This is the official repository associated with the paper:
Open Vocabulary Context Aware Video Event Detection
Authors Info:
Name: Vincenzo Carletti, Antonio Greco, Mattia Marseglia, Mario Vento
e-mails: vcarletti@unisa.it (V. Carletti); agreco@unisa.it (A. Greco); mmarseglia@unisa.it (M. Marseglia); mvento@unisa.it (M. Vento)
ORCID(s): 0000-0002-9130-5533 (V. Carletti); 0000-0002-5495-2432 (A. Greco); 0009-0009-0507-6884 (M. Marseglia); 0000-0002-2948-741X (M. Vento)
submitted to Information Fusion.
This repository provides the resources related to Open Vocabulary Context Aware Video Event Detection (OV-CAVED), a context-aware and open-vocabulary formulation for surveillance event verification.

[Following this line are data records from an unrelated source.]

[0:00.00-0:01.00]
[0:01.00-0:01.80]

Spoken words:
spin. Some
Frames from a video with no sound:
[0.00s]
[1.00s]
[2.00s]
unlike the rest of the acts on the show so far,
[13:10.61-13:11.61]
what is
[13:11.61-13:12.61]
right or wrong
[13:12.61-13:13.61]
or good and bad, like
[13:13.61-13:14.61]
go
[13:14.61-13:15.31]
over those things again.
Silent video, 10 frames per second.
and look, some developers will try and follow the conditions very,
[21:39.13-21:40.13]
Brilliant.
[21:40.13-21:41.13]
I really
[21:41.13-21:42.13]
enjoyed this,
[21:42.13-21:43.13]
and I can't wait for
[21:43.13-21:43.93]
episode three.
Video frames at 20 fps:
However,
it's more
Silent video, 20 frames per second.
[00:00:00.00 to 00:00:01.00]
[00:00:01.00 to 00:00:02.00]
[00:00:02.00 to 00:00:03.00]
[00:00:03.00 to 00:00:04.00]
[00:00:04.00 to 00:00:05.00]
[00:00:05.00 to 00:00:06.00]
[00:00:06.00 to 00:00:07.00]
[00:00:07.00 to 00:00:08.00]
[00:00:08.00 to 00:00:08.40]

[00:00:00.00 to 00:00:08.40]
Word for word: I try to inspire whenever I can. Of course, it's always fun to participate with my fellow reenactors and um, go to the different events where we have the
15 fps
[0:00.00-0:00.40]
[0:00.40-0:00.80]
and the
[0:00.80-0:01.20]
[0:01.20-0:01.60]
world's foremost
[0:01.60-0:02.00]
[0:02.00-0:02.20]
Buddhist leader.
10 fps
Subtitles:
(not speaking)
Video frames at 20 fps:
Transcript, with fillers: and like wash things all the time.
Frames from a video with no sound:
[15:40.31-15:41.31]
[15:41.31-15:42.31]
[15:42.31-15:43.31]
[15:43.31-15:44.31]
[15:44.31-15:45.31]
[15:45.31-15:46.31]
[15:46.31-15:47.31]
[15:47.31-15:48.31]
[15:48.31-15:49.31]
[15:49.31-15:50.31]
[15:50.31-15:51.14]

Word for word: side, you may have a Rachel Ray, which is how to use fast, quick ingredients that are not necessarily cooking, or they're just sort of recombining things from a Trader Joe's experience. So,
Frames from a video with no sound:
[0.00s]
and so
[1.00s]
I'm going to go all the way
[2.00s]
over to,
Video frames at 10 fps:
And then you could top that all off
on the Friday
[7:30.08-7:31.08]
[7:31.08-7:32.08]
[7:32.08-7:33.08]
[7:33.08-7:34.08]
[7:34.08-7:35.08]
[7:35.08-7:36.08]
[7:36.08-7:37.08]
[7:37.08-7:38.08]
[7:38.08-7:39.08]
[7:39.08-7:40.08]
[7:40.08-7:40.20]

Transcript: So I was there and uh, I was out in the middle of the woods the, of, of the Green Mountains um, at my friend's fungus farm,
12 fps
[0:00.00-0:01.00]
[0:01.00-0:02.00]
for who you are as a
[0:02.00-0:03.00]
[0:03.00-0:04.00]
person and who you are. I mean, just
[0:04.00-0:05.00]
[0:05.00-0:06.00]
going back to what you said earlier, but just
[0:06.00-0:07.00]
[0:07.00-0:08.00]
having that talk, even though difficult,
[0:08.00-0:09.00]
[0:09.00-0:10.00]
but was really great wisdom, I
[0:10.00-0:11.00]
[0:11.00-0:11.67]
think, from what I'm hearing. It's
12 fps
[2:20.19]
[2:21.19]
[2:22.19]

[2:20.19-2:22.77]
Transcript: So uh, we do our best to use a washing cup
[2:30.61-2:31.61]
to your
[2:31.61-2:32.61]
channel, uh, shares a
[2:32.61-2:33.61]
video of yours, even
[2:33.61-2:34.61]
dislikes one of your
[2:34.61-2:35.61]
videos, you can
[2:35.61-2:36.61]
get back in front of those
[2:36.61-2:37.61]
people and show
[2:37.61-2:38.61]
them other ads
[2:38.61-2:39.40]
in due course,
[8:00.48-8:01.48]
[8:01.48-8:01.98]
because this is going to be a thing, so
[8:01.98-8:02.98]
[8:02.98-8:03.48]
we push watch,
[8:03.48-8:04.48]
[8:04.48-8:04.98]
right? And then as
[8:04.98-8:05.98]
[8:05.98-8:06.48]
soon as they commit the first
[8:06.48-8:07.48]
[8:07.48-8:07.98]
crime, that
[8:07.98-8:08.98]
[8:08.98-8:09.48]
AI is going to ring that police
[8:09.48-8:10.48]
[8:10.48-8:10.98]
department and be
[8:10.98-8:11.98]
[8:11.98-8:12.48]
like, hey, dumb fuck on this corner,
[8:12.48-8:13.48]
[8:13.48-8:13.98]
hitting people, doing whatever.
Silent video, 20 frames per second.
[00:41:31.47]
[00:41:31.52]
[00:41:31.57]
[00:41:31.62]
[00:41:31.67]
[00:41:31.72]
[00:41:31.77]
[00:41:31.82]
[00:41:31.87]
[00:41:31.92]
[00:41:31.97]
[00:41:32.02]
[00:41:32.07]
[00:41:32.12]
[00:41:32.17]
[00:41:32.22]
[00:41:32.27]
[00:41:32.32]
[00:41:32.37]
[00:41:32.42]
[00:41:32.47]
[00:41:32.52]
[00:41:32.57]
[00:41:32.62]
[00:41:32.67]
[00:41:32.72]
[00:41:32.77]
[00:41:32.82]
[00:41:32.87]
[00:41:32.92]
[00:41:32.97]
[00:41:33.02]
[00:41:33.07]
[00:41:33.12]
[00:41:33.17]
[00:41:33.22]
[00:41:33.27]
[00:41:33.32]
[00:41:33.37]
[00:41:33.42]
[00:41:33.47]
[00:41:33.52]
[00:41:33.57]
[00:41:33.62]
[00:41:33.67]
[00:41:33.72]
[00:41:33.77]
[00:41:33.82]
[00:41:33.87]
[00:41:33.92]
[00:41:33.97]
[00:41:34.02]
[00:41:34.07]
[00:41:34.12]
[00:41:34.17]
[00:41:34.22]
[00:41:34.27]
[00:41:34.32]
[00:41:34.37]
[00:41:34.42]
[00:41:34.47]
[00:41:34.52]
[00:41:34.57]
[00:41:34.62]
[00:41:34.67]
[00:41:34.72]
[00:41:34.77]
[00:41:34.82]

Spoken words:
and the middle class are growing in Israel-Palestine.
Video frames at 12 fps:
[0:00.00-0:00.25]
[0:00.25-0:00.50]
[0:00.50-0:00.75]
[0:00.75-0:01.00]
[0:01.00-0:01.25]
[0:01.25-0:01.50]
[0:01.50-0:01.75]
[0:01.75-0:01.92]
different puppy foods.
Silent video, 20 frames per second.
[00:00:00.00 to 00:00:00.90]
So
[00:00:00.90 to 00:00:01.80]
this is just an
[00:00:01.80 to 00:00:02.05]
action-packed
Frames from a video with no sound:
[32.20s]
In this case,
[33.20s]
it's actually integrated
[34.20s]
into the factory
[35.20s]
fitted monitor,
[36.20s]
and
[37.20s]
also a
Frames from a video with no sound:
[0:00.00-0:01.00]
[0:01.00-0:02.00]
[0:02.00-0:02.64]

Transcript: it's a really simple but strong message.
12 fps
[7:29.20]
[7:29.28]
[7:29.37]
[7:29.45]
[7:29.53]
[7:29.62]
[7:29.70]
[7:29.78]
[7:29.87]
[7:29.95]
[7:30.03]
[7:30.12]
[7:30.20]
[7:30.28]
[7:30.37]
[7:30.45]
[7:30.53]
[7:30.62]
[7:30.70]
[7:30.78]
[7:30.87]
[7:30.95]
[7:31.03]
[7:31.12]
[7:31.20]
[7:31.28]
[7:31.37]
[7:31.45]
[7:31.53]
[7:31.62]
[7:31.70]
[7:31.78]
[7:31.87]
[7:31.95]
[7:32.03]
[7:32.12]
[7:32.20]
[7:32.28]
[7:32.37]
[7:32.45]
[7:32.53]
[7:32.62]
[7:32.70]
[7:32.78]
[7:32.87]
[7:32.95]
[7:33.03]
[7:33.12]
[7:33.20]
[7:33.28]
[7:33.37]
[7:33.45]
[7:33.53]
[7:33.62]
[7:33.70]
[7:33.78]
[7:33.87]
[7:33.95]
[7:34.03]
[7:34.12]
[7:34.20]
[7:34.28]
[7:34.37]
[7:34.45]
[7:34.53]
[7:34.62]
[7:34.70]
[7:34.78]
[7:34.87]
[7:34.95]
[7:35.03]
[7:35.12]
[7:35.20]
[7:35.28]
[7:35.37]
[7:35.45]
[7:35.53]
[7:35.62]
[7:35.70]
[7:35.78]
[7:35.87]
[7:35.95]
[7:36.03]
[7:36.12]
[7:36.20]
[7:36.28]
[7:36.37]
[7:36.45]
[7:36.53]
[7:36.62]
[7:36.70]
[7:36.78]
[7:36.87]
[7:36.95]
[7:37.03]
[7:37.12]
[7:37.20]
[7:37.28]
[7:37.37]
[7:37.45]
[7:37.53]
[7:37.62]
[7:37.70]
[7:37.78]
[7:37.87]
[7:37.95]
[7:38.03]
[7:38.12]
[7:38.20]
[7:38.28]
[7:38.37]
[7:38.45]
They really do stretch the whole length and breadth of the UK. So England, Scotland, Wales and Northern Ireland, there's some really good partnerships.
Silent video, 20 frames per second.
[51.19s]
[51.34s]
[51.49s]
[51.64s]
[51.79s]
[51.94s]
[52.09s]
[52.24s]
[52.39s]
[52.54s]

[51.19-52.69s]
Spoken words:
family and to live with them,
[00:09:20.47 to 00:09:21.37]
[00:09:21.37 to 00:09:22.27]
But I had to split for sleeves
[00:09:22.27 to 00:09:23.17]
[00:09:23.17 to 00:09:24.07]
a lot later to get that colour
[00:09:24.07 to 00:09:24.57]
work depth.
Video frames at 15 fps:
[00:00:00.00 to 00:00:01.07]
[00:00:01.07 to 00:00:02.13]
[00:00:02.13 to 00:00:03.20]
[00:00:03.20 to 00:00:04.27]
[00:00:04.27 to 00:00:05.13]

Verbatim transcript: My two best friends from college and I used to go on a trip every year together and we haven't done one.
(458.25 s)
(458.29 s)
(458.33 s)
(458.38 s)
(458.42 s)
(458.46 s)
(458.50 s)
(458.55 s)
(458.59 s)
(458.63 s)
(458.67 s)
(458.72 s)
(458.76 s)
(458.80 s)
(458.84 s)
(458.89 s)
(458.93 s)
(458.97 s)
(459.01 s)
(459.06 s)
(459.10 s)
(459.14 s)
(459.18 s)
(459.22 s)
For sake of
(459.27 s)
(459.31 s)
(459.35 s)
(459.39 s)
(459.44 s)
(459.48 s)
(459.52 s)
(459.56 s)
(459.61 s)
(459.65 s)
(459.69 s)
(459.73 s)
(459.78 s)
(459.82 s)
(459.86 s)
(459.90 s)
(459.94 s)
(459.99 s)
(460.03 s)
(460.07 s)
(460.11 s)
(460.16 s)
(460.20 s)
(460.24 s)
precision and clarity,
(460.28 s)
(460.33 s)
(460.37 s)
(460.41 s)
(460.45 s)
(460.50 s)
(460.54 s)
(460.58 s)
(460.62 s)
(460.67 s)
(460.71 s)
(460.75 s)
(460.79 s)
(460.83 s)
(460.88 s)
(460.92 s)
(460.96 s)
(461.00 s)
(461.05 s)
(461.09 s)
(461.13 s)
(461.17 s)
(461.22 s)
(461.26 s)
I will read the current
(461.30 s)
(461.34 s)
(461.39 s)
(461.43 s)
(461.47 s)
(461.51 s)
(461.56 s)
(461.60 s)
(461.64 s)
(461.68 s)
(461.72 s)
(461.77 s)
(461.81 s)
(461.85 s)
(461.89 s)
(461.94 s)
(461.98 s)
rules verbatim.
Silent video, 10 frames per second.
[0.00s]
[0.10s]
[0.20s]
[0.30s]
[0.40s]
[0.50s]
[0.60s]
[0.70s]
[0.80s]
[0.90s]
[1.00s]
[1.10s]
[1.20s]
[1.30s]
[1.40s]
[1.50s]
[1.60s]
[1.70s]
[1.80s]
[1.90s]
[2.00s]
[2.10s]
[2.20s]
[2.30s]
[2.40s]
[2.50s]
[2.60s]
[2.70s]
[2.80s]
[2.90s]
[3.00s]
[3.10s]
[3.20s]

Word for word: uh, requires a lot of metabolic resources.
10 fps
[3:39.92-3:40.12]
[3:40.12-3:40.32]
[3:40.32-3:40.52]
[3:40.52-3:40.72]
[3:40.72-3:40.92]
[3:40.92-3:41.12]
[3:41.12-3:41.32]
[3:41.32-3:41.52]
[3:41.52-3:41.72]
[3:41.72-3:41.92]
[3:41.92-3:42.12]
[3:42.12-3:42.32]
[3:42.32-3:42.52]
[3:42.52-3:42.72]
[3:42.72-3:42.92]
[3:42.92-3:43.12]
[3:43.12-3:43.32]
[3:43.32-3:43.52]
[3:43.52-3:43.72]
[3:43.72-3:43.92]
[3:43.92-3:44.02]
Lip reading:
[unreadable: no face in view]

OV-CAVED reformulates video anomaly detection by conditioning each detection decision on three complementary sources of information:
- the observed video evidence;
- the operational context describing the monitored scene;
- the natural-language query specifying the event of interest.
Instead of detecting generic abnormality or recognizing a fixed set of anomaly classes, OV-CAVED evaluates whether a user-defined event query is visually present in a video segment under the operational conditions of the monitored scene.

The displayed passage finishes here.